- Participating broadcaster: Bulgarian National Television (BNT)
- Country: Bulgaria
- Selection process: Internal selection
- Announcement date: Artist: 25 November 2019 Song: 7 March 2020

Competing entry
- Song: "Tears Getting Sober"
- Artist: Victoria
- Songwriters: Victoria Georgieva; Borislav Milanov; Lukas Oscar Janisch; Cornelia Wiebols;

Placement
- Final result: Contest cancelled

Participation chronology

= Bulgaria in the Eurovision Song Contest 2020 =

Bulgaria was set to be represented at the Eurovision Song Contest 2020 with the song "Tears Getting Sober", written by Victoria Georgieva, Borislav Milanov, Lukas Oscar Janisch, and Cornelia Wiebols, and performed by Georgieva herself under her stage name Victoria. The Bulgarian participating broadcaster, Bulgarian National Television (BNT), announced in October 2019 that it would be returning to the contest after a one-year absence following its withdrawal in due to financial difficulties. On 25 November 2019, the broadcaster announced that it had selected Victoria to compete at the contest. The song that Victoria competed with, "Tears Getting Sober", was also internally selected and was presented to the public on 7 March 2020.

Bulgaria was drawn to compete in the second semi-final of the Eurovision Song Contest which took place on 14 May 2020. However, the contest was cancelled due to the COVID-19 pandemic.

== Background ==

Prior to the 2020 contest, Bulgarian National Television (BNT) had participated in the Eurovision Song Contest representing Bulgaria twelve times since its first entry in . The nation achieved their best result in the contest in with the song "Beautiful Mess" performed by Kristian Kostov, which placed second. To this point, only four Bulgarian entries had managed to have qualified to the Eurovision final; the nation had failed to qualify to the final with their other eight entries. In , "Bones" by Equinox qualified to the final and placed fourteenth.

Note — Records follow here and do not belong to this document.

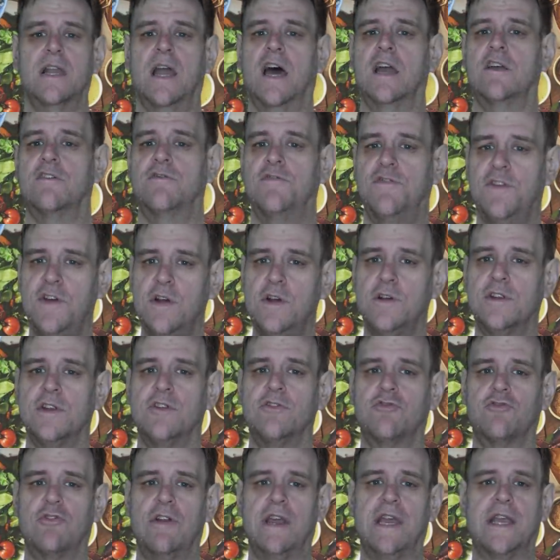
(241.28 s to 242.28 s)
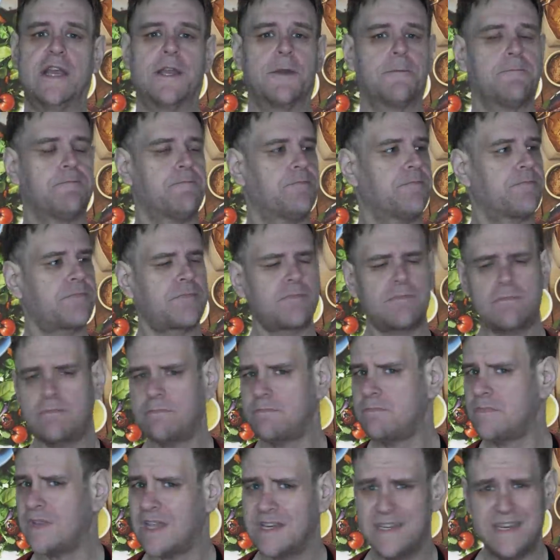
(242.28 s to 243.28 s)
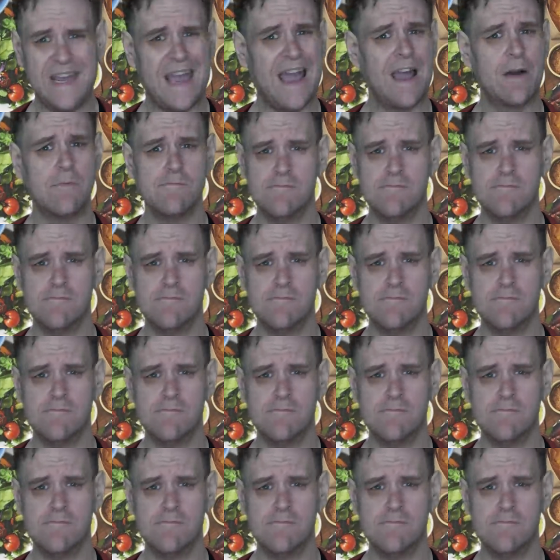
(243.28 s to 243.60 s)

like food and drink, nowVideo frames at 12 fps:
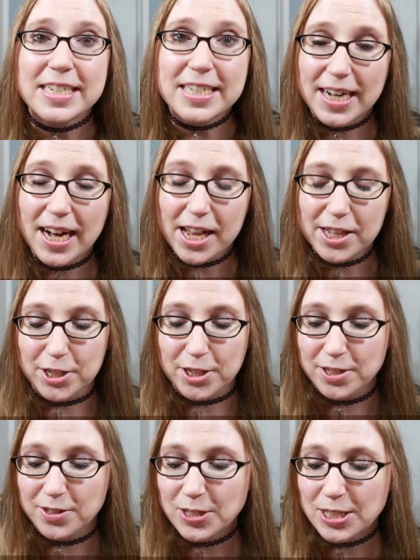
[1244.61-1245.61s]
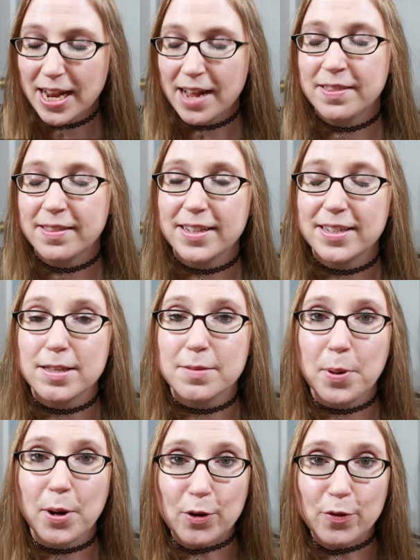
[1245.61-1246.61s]
dollars and these
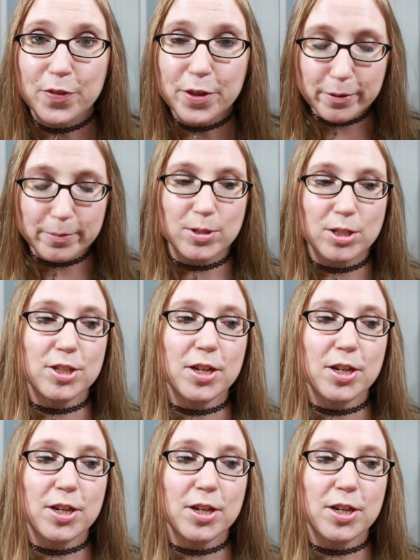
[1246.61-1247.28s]
perfumes.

As part of its duties as participating broadcaster, BNT organises the selection of its entry in the Eurovision Song Contest and broadcasts the event in the country. In the past, BNT had alternated between both internal selections and national finals in order to select its entry. In October 2018, the broadcaster announced that it would not participate in citing financial difficulties as the reason for its decision. Following its one-year absence, BNT confirmed its participation in the 2020 contest on 31 October 2019. For its 2020 entry, BNT internally selected the entry, a selection procedure that was used between 2016 and 2018.

==Before Eurovision==
===Internal selection===
On 25 November 2019, BNT announced during a press conference that they had internally selected Victoria Georgieva to represent Bulgaria in Rotterdam. Victoria previously participated in the fourth season of X Factor Bulgaria where she placed sixth. Her song "Tears Getting Sober" was internally selected and presented on 7 March 2020 through the release of the official music video via the official Eurovision Song Contest's YouTube channel. The song was written by members of the songwriting team Symphonix International which had been responsible for the Bulgarian entries from 2016 onwards: Borislav Milanov, Lukas Oscar Janisch, Cornelia Wiebols, as well as Victoria herself. In regards to the song, Victoria stated: "It tells a story about overcoming your fears and pain and moving forward. We don't speak often about the mental health problems our generation faces and this song aims to inspire them and to give them hope."

==At Eurovision==
According to Eurovision rules, all nations with the exceptions of the host country and the "Big Five" (France, Germany, Italy, Spain and the United Kingdom) are required to qualify from one of two semi-finals in order to compete for the final; the top ten countries from each semi-final progress to the final. The European Broadcasting Union (EBU) split up the competing countries into six different pots based on voting patterns from previous contests, with countries with favourable voting histories put into the same pot. On 28 January 2020, a special allocation draw was held which placed each country into one of the two semi-finals, as well as which half of the show they would perform in. Bulgaria was placed into the second semi-final, to be held on 14 May 2020, and was scheduled to perform in the second half of the show. However, due to the COVID-19 pandemic, the contest was cancelled.

Prior to the Eurovision Song Celebration YouTube broadcast in place of the semi-finals, it was revealed that Bulgaria was set to perform in position 17, following the entry from Georgia and before the entry from Latvia.